(Source data)
********
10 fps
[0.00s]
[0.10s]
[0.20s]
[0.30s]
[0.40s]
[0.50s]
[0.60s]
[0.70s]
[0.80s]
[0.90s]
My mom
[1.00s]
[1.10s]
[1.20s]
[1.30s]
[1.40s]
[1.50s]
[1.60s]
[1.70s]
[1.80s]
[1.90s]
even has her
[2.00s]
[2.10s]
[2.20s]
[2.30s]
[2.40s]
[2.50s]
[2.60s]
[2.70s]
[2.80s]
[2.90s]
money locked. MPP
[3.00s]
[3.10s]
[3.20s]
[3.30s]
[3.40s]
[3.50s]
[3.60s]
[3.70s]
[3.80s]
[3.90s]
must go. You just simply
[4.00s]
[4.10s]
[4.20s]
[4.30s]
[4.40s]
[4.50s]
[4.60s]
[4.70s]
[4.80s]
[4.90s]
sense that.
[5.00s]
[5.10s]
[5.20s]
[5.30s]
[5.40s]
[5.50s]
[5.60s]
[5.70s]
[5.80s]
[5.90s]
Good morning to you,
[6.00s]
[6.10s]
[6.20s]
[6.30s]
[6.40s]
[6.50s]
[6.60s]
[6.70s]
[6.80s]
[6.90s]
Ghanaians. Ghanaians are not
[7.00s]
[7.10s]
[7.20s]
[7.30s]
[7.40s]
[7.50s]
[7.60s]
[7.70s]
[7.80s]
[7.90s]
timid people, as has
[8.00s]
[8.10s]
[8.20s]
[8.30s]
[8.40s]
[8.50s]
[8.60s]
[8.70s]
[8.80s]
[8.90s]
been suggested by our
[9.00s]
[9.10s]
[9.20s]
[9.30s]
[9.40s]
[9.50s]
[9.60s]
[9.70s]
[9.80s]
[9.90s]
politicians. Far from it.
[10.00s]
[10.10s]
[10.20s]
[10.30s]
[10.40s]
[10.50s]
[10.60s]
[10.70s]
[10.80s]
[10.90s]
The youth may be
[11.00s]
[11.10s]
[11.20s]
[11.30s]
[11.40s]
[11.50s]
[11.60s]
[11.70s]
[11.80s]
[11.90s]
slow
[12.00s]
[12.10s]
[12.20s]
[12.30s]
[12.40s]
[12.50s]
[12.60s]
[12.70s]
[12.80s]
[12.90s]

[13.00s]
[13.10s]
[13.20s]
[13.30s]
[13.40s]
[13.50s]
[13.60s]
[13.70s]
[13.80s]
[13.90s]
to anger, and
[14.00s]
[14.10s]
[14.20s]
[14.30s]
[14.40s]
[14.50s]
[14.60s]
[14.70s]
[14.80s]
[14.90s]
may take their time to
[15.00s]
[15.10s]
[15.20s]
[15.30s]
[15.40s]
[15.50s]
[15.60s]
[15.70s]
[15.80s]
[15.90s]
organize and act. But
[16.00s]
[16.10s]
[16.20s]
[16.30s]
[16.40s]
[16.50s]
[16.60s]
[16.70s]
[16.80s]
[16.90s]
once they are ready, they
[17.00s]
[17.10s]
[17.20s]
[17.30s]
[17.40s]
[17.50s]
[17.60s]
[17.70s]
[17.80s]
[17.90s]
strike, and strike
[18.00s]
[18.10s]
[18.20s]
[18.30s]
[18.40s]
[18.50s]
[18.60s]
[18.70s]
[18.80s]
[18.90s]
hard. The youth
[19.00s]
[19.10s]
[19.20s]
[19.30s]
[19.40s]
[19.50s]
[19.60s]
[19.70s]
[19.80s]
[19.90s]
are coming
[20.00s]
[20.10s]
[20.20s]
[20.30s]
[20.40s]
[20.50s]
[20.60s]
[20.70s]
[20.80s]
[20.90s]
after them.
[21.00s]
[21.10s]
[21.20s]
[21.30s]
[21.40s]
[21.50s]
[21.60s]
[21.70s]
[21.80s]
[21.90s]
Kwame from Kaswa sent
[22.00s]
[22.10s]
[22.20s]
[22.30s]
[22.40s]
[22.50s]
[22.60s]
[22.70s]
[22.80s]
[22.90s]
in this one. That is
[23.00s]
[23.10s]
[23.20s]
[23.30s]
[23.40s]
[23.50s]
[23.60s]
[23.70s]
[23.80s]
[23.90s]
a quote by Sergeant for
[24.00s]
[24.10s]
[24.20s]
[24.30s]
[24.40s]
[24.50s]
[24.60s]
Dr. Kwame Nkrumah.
********
(What you should do) Restate the listing above in full, exactly.

(Response)
10 fps
[0.00s]
[0.10s]
[0.20s]
[0.30s]
[0.40s]
[0.50s]
[0.60s]
[0.70s]
[0.80s]
[0.90s]
My mom
[1.00s]
[1.10s]
[1.20s]
[1.30s]
[1.40s]
[1.50s]
[1.60s]
[1.70s]
[1.80s]
[1.90s]
even has her
[2.00s]
[2.10s]
[2.20s]
[2.30s]
[2.40s]
[2.50s]
[2.60s]
[2.70s]
[2.80s]
[2.90s]
money locked. MPP
[3.00s]
[3.10s]
[3.20s]
[3.30s]
[3.40s]
[3.50s]
[3.60s]
[3.70s]
[3.80s]
[3.90s]
must go. You just simply
[4.00s]
[4.10s]
[4.20s]
[4.30s]
[4.40s]
[4.50s]
[4.60s]
[4.70s]
[4.80s]
[4.90s]
sense that.
[5.00s]
[5.10s]
[5.20s]
[5.30s]
[5.40s]
[5.50s]
[5.60s]
[5.70s]
[5.80s]
[5.90s]
Good morning to you,
[6.00s]
[6.10s]
[6.20s]
[6.30s]
[6.40s]
[6.50s]
[6.60s]
[6.70s]
[6.80s]
[6.90s]
Ghanaians. Ghanaians are not
[7.00s]
[7.10s]
[7.20s]
[7.30s]
[7.40s]
[7.50s]
[7.60s]
[7.70s]
[7.80s]
[7.90s]
timid people, as has
[8.00s]
[8.10s]
[8.20s]
[8.30s]
[8.40s]
[8.50s]
[8.60s]
[8.70s]
[8.80s]
[8.90s]
been suggested by our
[9.00s]
[9.10s]
[9.20s]
[9.30s]
[9.40s]
[9.50s]
[9.60s]
[9.70s]
[9.80s]
[9.90s]
politicians. Far from it.
[10.00s]
[10.10s]
[10.20s]
[10.30s]
[10.40s]
[10.50s]
[10.60s]
[10.70s]
[10.80s]
[10.90s]
The youth may be
[11.00s]
[11.10s]
[11.20s]
[11.30s]
[11.40s]
[11.50s]
[11.60s]
[11.70s]
[11.80s]
[11.90s]
slow
[12.00s]
[12.10s]
[12.20s]
[12.30s]
[12.40s]
[12.50s]
[12.60s]
[12.70s]
[12.80s]
[12.90s]

[13.00s]
[13.10s]
[13.20s]
[13.30s]
[13.40s]
[13.50s]
[13.60s]
[13.70s]
[13.80s]
[13.90s]
to anger, and
[14.00s]
[14.10s]
[14.20s]
[14.30s]
[14.40s]
[14.50s]
[14.60s]
[14.70s]
[14.80s]
[14.90s]
may take their time to
[15.00s]
[15.10s]
[15.20s]
[15.30s]
[15.40s]
[15.50s]
[15.60s]
[15.70s]
[15.80s]
[15.90s]
organize and act. But
[16.00s]
[16.10s]
[16.20s]
[16.30s]
[16.40s]
[16.50s]
[16.60s]
[16.70s]
[16.80s]
[16.90s]
once they are ready, they
[17.00s]
[17.10s]
[17.20s]
[17.30s]
[17.40s]
[17.50s]
[17.60s]
[17.70s]
[17.80s]
[17.90s]
strike, and strike
[18.00s]
[18.10s]
[18.20s]
[18.30s]
[18.40s]
[18.50s]
[18.60s]
[18.70s]
[18.80s]
[18.90s]
hard. The youth
[19.00s]
[19.10s]
[19.20s]
[19.30s]
[19.40s]
[19.50s]
[19.60s]
[19.70s]
[19.80s]
[19.90s]
are coming
[20.00s]
[20.10s]
[20.20s]
[20.30s]
[20.40s]
[20.50s]
[20.60s]
[20.70s]
[20.80s]
[20.90s]
after them.
[21.00s]
[21.10s]
[21.20s]
[21.30s]
[21.40s]
[21.50s]
[21.60s]
[21.70s]
[21.80s]
[21.90s]
Kwame from Kaswa sent
[22.00s]
[22.10s]
[22.20s]
[22.30s]
[22.40s]
[22.50s]
[22.60s]
[22.70s]
[22.80s]
[22.90s]
in this one. That is
[23.00s]
[23.10s]
[23.20s]
[23.30s]
[23.40s]
[23.50s]
[23.60s]
[23.70s]
[23.80s]
[23.90s]
a quote by Sergeant for
[24.00s]
[24.10s]
[24.20s]
[24.30s]
[24.40s]
[24.50s]
[24.60s]
Dr. Kwame Nkrumah.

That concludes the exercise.